I think it's safe to say I've grown a lot in Ghana - grown up, grown out, grown loud(er) - because Ghana offers me something new to learn every day (and, mostly, I learn about myself). Though the entire experience has been incredible, I think I've managed to learn the most in the last six months (every Sunday at two o'clock).
When it comes to our support group (I say 'our' because believe in community ownership), I think I've felt - and more than once - that I've learned much more from them than they have from me. Perhaps that's the nature of our relationship: fifty people have a lot more to teach than one. I consider myself lucky everytime I walk into a meeting and I find that they're all still there - ready to learn.
What once seemed a tiny smudge in the distance, our positive living workshop arrived with theatrical flair and triumph - I can call it nothing less than a success. As I sat there, watching twenty-two people become more and more enthusiastic, brighter and brighter each day, - their auras, their comfort level expanding and becoming visible to the naked eye - I realized how grateful I was to have finally offered them something in return for their faith in me. It's not often one has the opportunity to impart true, life-changing knowledge onto a group of people (let alone a group of adults) and, though I only really take credit in the workshop's general organization, it was amazing to be a part of something so integral to their lives.
I, undoubtedly, had the easiest job in the room: I sat, listening with the other group members, occasionally chiming in, while our facilitators, imported from Accra, managed to do everything I'd been trying to do in the last six months in three days. It was amazing. And it gave me the chance to get to know twenty-two people in a way I couldn't have achieved with a group of fifty, even if we'd met every other day. I was finally able to hear their stories; twenty-two people opening fold by fold, like flowers in bloom that I hope will never close again.

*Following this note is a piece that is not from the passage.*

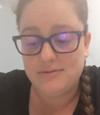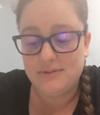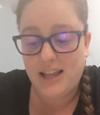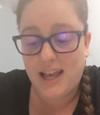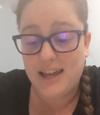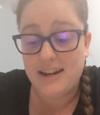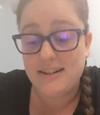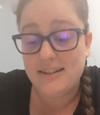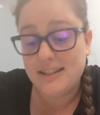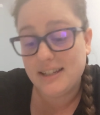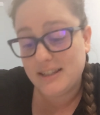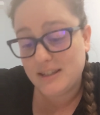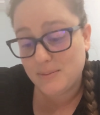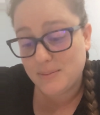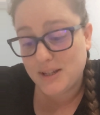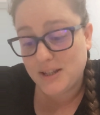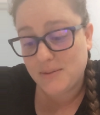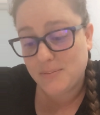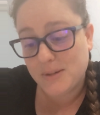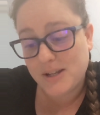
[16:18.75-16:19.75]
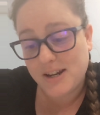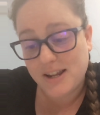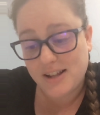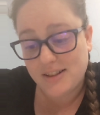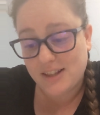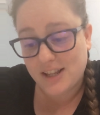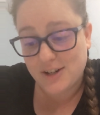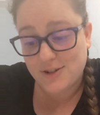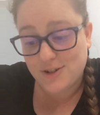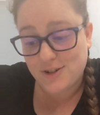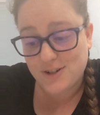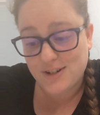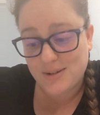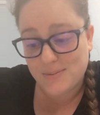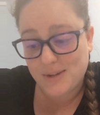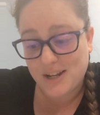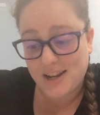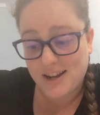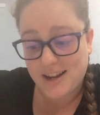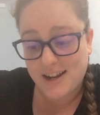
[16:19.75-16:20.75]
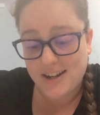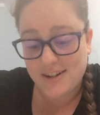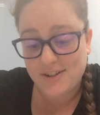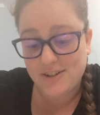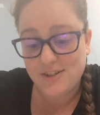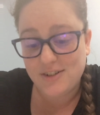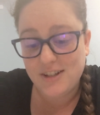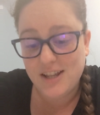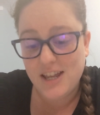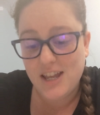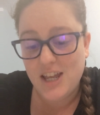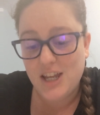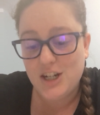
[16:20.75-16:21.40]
Had Elizabeth been at leisure to be idle,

I think they were genuinely happy, surprised even, by everything they learned - inspired by both Edem and Gifty to live loudly, proudly, and forever positive. Because, after all, having HIV is just another state of being - a fragile state of being, yes, but a state of being, nonetheless. We growled at injustice, we laughed in the face of ignorance, we cried at tragedy, and we reveled in the fact that life is always still worth living. And I'm so proud of each and every one of them, ready to go into the world and impart their knowledge - educate so that their lives and the lives of other's may improve, educate so that we may beat HIV, so that we may beat the more dangerous diseases of discrimination, hate, and miseducation.

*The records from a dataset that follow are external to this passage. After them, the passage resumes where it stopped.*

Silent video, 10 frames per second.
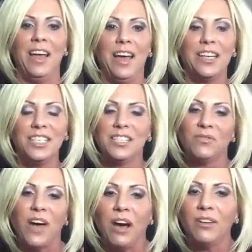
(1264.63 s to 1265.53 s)
I just
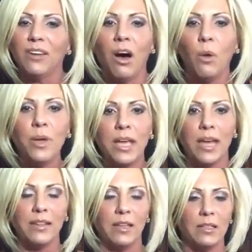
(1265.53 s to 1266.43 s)
felt all
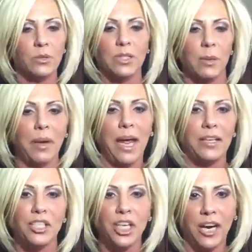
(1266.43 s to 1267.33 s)
weekend that this was something I had
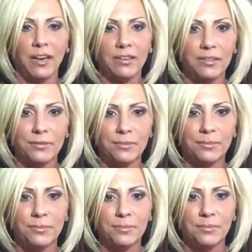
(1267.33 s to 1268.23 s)
to share.
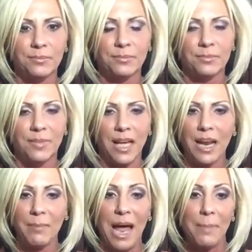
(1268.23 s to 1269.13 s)
And
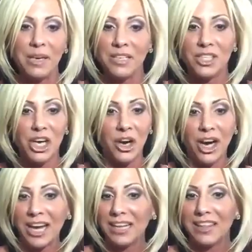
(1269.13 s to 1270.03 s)
I'm happy to share
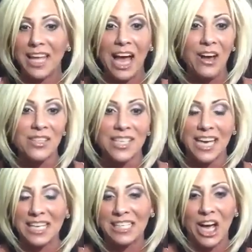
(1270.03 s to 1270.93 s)
anything else,
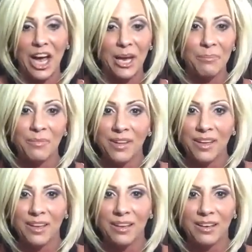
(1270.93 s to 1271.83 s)
anytime.
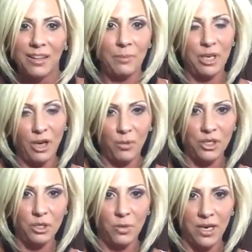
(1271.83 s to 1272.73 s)
Let me know
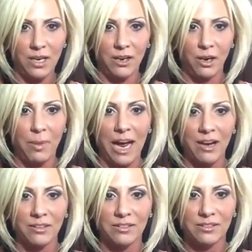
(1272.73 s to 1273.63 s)
what you want to hear
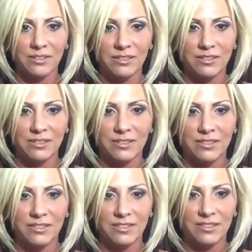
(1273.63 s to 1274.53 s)
about.
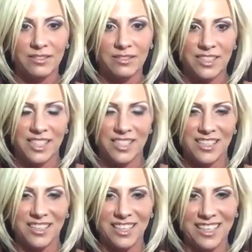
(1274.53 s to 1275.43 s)
It's just
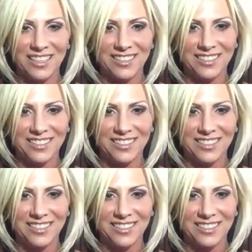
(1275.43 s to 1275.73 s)
good.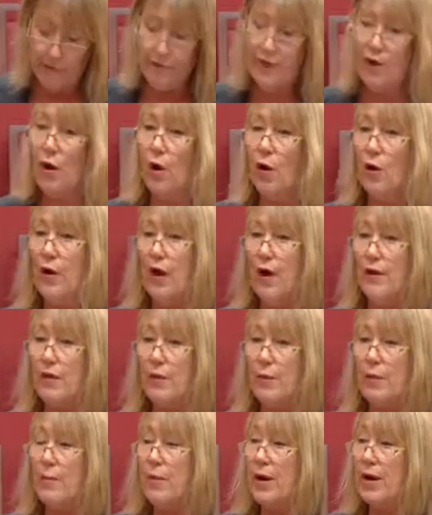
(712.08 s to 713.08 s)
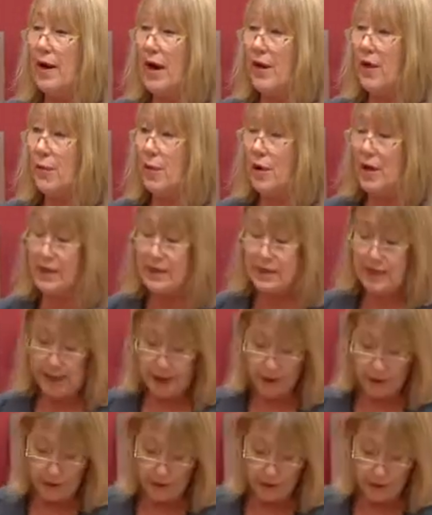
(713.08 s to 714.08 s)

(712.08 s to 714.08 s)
for longer than we might otherwise need toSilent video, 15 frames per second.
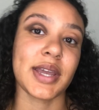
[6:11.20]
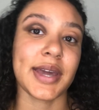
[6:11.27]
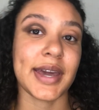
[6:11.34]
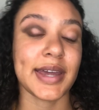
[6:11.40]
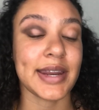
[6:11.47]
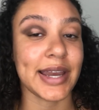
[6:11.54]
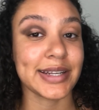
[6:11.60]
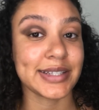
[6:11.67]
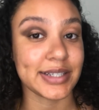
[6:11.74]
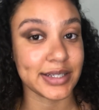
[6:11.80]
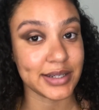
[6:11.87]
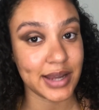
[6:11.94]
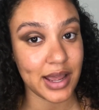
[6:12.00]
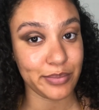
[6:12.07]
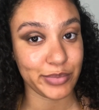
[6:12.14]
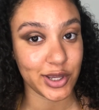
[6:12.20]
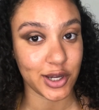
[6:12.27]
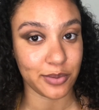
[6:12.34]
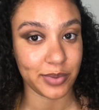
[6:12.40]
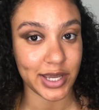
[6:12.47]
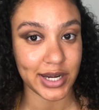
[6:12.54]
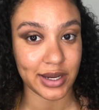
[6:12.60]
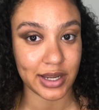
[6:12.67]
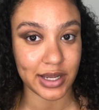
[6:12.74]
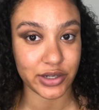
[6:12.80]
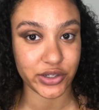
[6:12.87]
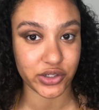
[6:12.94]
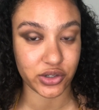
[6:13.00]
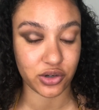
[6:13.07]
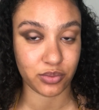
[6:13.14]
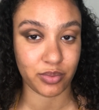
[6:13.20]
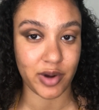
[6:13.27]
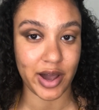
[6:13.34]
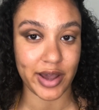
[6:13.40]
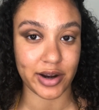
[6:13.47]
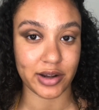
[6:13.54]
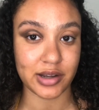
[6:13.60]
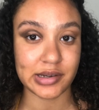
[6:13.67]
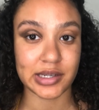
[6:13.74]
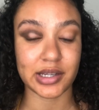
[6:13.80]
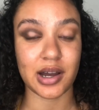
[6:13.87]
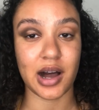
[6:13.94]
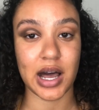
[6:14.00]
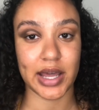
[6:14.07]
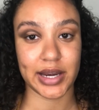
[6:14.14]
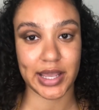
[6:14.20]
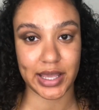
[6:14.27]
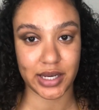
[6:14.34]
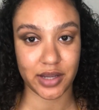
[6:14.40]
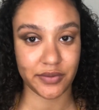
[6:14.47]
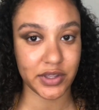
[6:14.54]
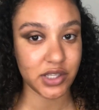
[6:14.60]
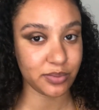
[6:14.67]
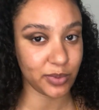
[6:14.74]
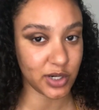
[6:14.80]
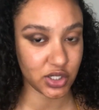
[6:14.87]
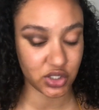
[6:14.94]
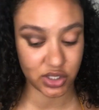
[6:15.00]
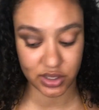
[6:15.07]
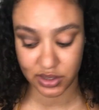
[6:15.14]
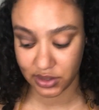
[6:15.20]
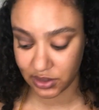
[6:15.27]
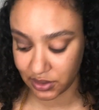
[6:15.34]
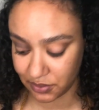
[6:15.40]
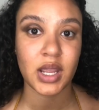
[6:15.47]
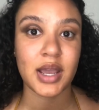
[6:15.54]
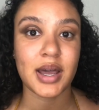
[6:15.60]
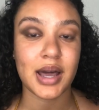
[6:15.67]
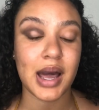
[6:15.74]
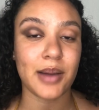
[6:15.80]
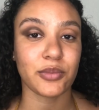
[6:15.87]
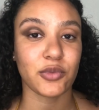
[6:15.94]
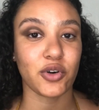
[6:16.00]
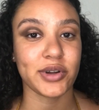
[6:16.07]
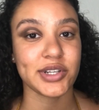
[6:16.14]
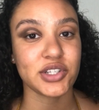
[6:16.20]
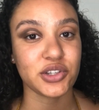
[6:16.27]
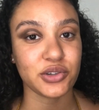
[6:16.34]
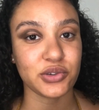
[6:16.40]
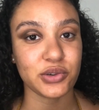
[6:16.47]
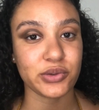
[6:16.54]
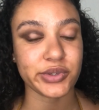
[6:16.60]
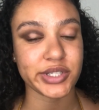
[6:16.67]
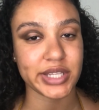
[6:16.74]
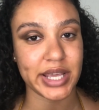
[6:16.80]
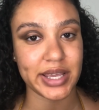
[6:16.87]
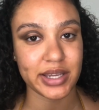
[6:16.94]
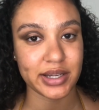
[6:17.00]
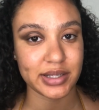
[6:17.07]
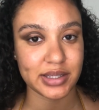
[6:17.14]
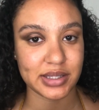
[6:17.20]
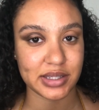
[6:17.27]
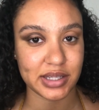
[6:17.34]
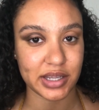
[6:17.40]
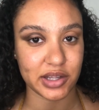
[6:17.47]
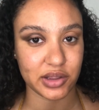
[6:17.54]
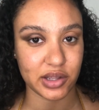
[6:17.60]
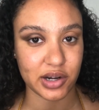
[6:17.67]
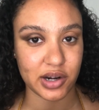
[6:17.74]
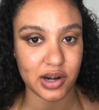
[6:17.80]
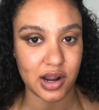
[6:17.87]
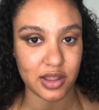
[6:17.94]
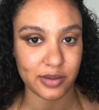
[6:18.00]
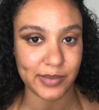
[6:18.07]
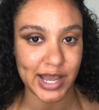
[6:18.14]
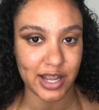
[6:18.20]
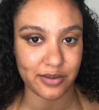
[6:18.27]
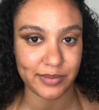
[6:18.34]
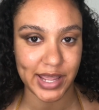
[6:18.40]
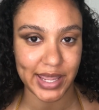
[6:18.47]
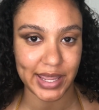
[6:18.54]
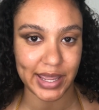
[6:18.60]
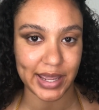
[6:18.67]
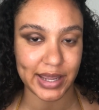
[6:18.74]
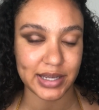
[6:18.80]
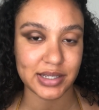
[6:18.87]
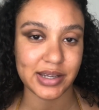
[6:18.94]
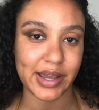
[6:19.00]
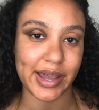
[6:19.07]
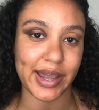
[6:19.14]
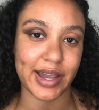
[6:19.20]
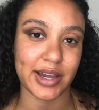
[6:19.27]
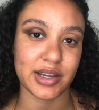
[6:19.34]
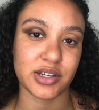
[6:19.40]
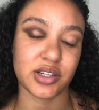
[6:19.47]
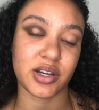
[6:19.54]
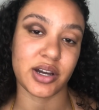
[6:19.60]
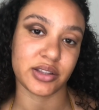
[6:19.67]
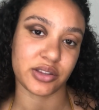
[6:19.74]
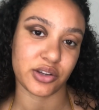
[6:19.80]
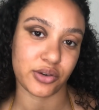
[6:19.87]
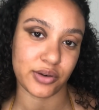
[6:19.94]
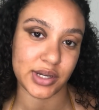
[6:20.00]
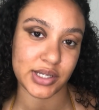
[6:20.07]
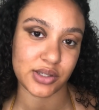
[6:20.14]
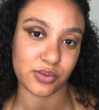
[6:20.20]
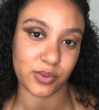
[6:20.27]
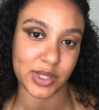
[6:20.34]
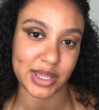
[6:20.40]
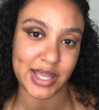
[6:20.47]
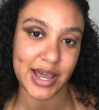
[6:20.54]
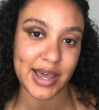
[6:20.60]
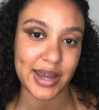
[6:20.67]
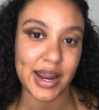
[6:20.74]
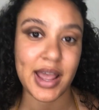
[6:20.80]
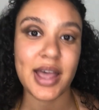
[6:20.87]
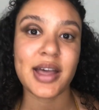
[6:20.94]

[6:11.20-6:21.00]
And I did not pick up any additional product on any of these brushes. I'm going to take concealer on the back of my hand and cut the crease with that.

Our meeting this Sunday will be their first challenge: a challenge to infect others with positive energy, to take responsibility as peer leaders (and to realize their potential in the face of what some would consider an end, rather than a beginning). I have so much faith in them; Sunday cannot come soon enough.
"I want you to give your virus a name," Gifty said, "and I want you to speak to it. I want to to welcome it into your body," pausing for Joe's translation, "then I want you to set some ground rules. Trust me: your virus will listen. And then," she says, smiling a secret smile, "I want you to listen. I want you to ask your virus why it came to you and I want you to listen to what it has to say. I promise you," she levels a finger at her audience, "that it will answer ... if you listen well enough. It will."
Because, she explained, that the only way to live with the virus is to be at harmony with its existence, to accept its interference, and come to a compromise. "It's not a cure," she later enforced, "there is no cure, but there is life with HIV."
She called her virus 'Little Dragon," and when she spoke to it, Little Dragon told her to go out into the world and teach, to fight, and to live. If you think, as someone not living with HIV, I have nothing to learn from this, you'd be wrong. In fact, we all have something to learn from Gifty. Though it may not be as daunting as HIV, we all have Little Dragons, demons that weigh us down, and if you sit there in dejection - if you allow your Little Dragon to possess you, steal the fire in your heart for its own - then you are letting your Little Dragon win.
And so I left with a fire in my heart, hands entwined with my own Little Dragon, waiting to unleash twenty-two newly inspired, positively loud group members onto a world that will - eventually - accept them, wholly, for who they are. And, despite having reservations about publically declaring their status, I believe that each of them walked away as PLWHA. Loud and proud. Positive in every aspect of the word.
What's not to be inspired about that?